Thursday, July 27, 2017

Just Because You Should, part 2

I feel like books just aren't fashionable anymore. I know it can't be true, not exactly. But I do wonder how likely it may be.

I just say books, and not reading. I think people are reading as much as ever. I hope they are reading. But books seem to be a medium not necessary anymore.

The Kindle, or Nook, or whatever app seems so much more convenient. You can have dozens or hundreds of books in your cloud and that bookshelf, well, you just don't need that heavy piece of furniture anymore.

I read Sinclair Lewis's Main Street recently. I read it on my Kindle. Yes, on my Kindle. I have entire rooms filled with books and bookshelves, and I read Main Street on my Kindle.


I've read a few dozen books on my Kindle over the last few years and I still don't know how I feel about the experience. I like that I don't have to wear my reading glasses and when I get tired, I just make the font bigger. I like that I can highlight passages with my fingertip. I like that I can look up a word easily.

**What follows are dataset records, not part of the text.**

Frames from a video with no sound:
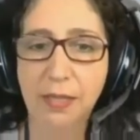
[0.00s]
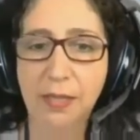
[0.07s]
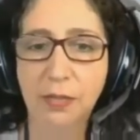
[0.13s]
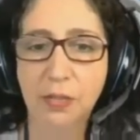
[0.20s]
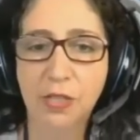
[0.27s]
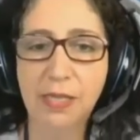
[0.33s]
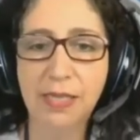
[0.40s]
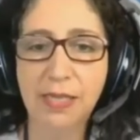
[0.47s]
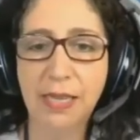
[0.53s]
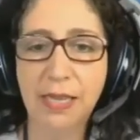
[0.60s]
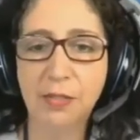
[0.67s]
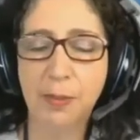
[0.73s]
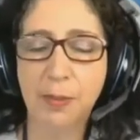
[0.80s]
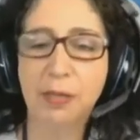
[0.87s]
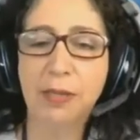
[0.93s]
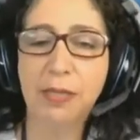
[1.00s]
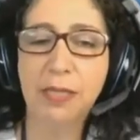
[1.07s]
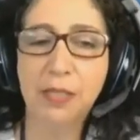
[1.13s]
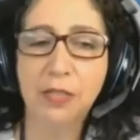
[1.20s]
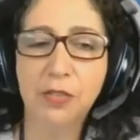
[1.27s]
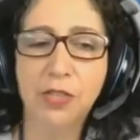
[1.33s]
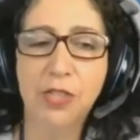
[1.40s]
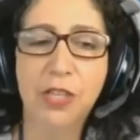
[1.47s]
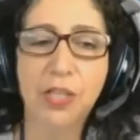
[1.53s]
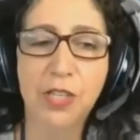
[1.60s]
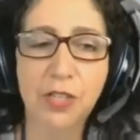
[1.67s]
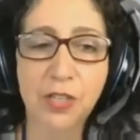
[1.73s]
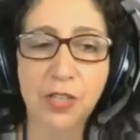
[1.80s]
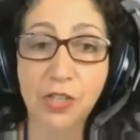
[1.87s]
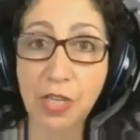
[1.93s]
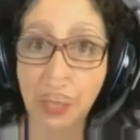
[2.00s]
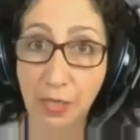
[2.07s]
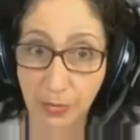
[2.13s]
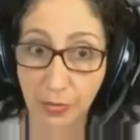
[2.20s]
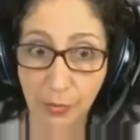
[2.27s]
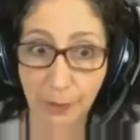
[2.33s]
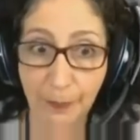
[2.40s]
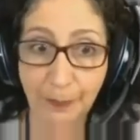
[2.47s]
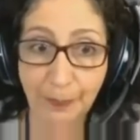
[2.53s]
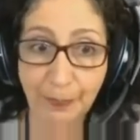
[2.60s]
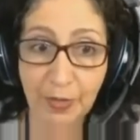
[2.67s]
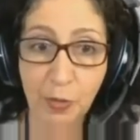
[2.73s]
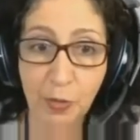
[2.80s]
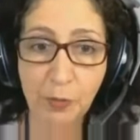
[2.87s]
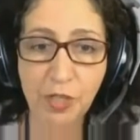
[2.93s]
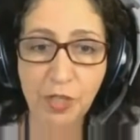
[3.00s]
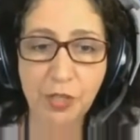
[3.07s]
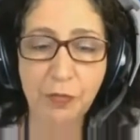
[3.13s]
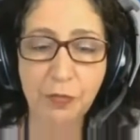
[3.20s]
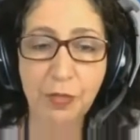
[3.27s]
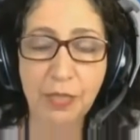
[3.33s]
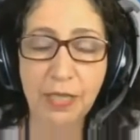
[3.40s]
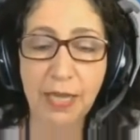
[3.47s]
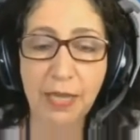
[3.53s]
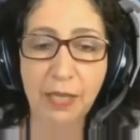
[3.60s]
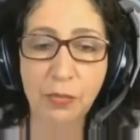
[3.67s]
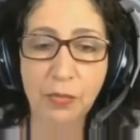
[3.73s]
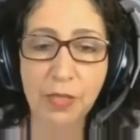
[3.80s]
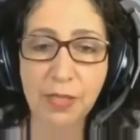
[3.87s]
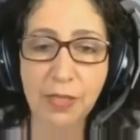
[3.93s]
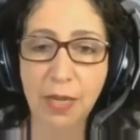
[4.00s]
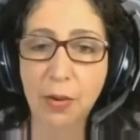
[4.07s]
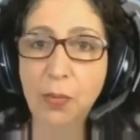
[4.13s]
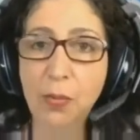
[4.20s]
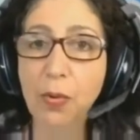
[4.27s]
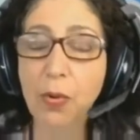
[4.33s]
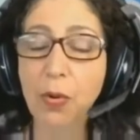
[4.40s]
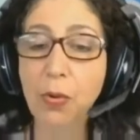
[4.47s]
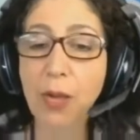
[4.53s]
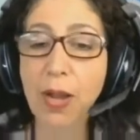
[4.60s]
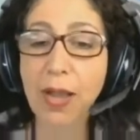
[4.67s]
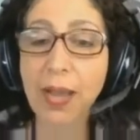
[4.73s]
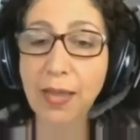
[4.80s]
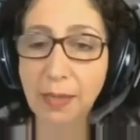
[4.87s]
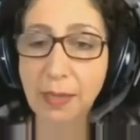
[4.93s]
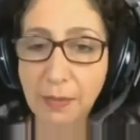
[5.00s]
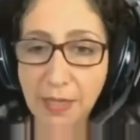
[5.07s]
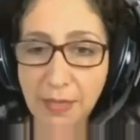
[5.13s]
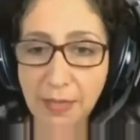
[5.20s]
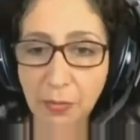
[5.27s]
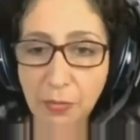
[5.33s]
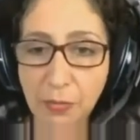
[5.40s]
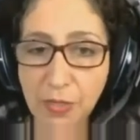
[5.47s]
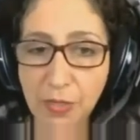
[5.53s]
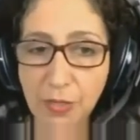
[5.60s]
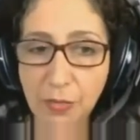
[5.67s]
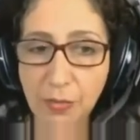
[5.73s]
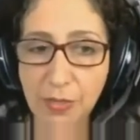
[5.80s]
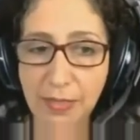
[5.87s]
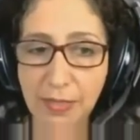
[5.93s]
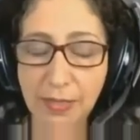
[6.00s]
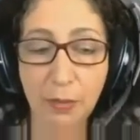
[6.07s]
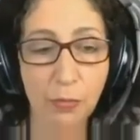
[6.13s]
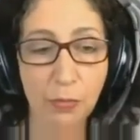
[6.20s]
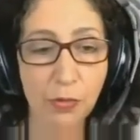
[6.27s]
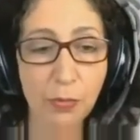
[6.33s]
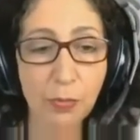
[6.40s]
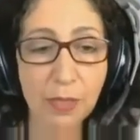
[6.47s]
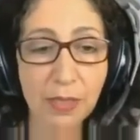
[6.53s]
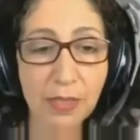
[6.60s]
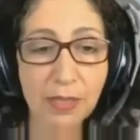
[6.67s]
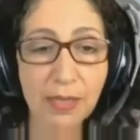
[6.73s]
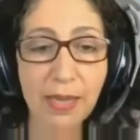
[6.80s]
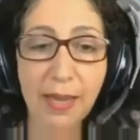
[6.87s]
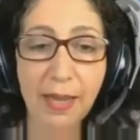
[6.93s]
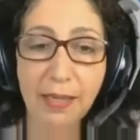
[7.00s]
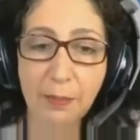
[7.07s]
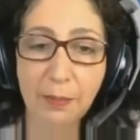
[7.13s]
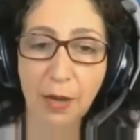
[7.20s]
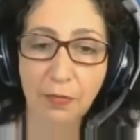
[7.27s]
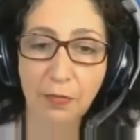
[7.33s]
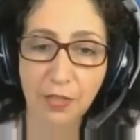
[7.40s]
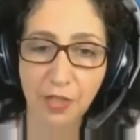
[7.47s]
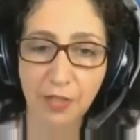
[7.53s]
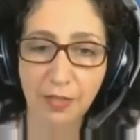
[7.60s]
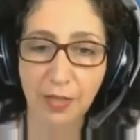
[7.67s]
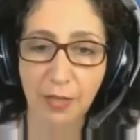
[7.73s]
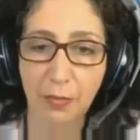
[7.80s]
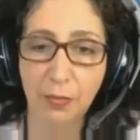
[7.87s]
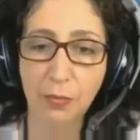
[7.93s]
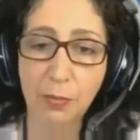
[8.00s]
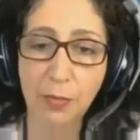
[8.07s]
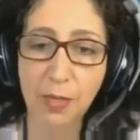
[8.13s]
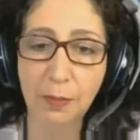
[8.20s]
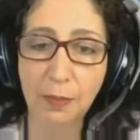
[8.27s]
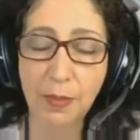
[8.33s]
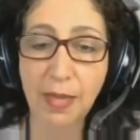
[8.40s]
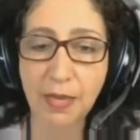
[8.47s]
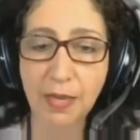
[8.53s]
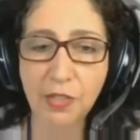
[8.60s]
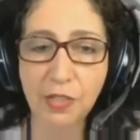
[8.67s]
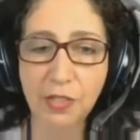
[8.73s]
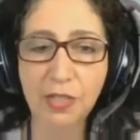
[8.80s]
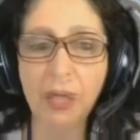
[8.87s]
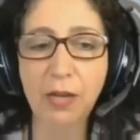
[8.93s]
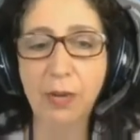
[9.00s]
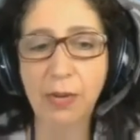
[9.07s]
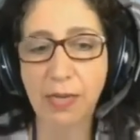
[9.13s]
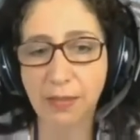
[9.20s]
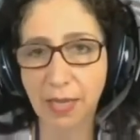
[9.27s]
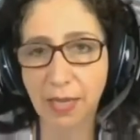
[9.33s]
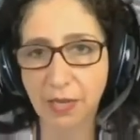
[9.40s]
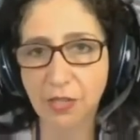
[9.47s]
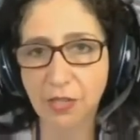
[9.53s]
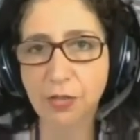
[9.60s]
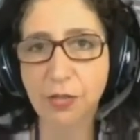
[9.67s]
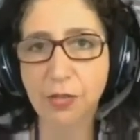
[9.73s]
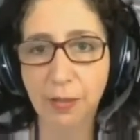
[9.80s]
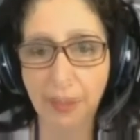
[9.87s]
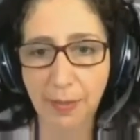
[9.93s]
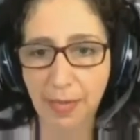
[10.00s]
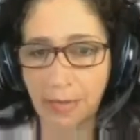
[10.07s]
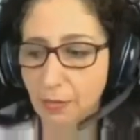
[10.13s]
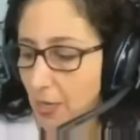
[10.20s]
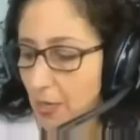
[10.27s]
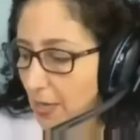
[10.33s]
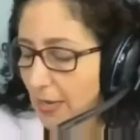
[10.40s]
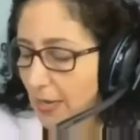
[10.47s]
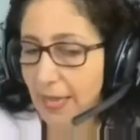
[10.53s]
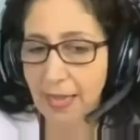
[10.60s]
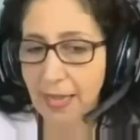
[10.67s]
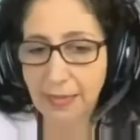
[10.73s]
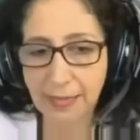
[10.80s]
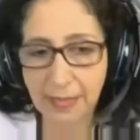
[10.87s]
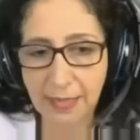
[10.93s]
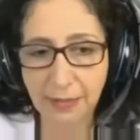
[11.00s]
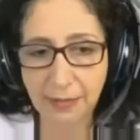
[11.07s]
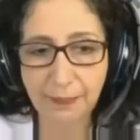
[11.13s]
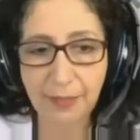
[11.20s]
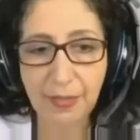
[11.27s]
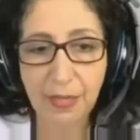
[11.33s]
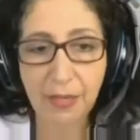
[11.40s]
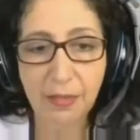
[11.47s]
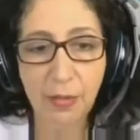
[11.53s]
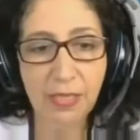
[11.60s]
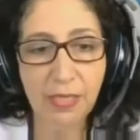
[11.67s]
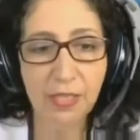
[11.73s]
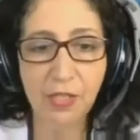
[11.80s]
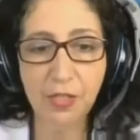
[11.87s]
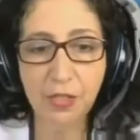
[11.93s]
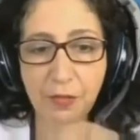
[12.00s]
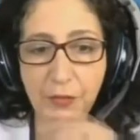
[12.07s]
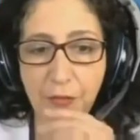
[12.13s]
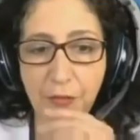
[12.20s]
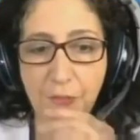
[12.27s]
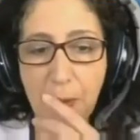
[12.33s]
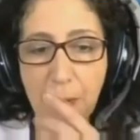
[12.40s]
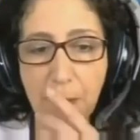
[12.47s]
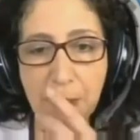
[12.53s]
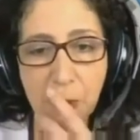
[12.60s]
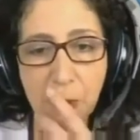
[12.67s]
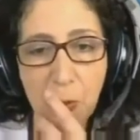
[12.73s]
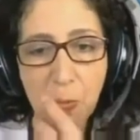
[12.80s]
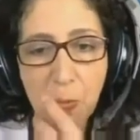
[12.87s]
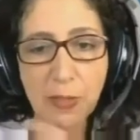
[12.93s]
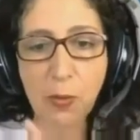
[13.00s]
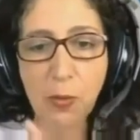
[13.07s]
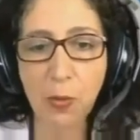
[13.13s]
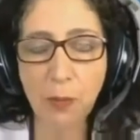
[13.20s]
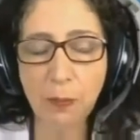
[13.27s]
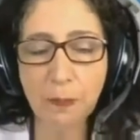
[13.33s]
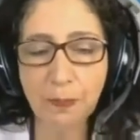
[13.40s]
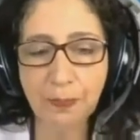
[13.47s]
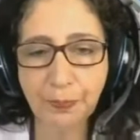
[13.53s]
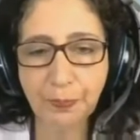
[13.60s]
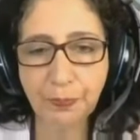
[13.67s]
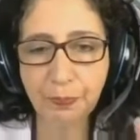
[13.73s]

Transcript: que são utilizados para o manejo de agentes de risco objetivando a redução ou a eliminação dos riscos à saúde humana, animal e vegetal, o meio ambiente e a qualidade do trabalho realizado. Então, aqui a gente vê uma pessoa com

What I don't like is that there is no charm in the font, the paper or the layout of any given book on the Kindle. I don't write the quotations I like in a notebook, so I don't remember them. I also don't remember the meanings of the words I look up as easily as when I look them up in a dictionary.

I loved reading Main Street.

The book, at least on the surface, was both Carol and Will Kennicot and the town of Gopher Prairie, Minnesota. And the characters and the setting would be compelling enough to commit to the book.

But, Sinclair Lewis gives so much more. The setting of the prairie, the descriptions of the Swedes and the abuses given to immigrants or someone un-American resonated with me. The book used details that made the story and the consciousness of the writer pertinent even to this day. He uses suffragettes, labor union organizers and Germans (WWI happened during this story) and we could substitute Mexicans, Muslims, and any other mainstream boogie man of today and the story still makes sense.

What the story really did, for me at least, was it served to excite my mind, my imagination. Good reads tend to do this to me. What happens to me at the end of a good read is that I look at all the books on my shelves that I am yet to read and I'm grateful and excited. I'm excited for the possibilities in these yet unread books. I'm grateful I can read and moreover, grateful that I do read.

Books like Main Street just make reading more books like Main Street a habit or an addiction. You just have to keep reading.

Incidentally, we have a Main Street in my town. I'm critical of my Main Street. I'm critical of my town and especially my state and my country. I found Carol Kennicot refreshing. It is refreshing to read a character so like me in some ways and refreshing even more to meet her in a 100 year old book. The more things change, the more they stay the same.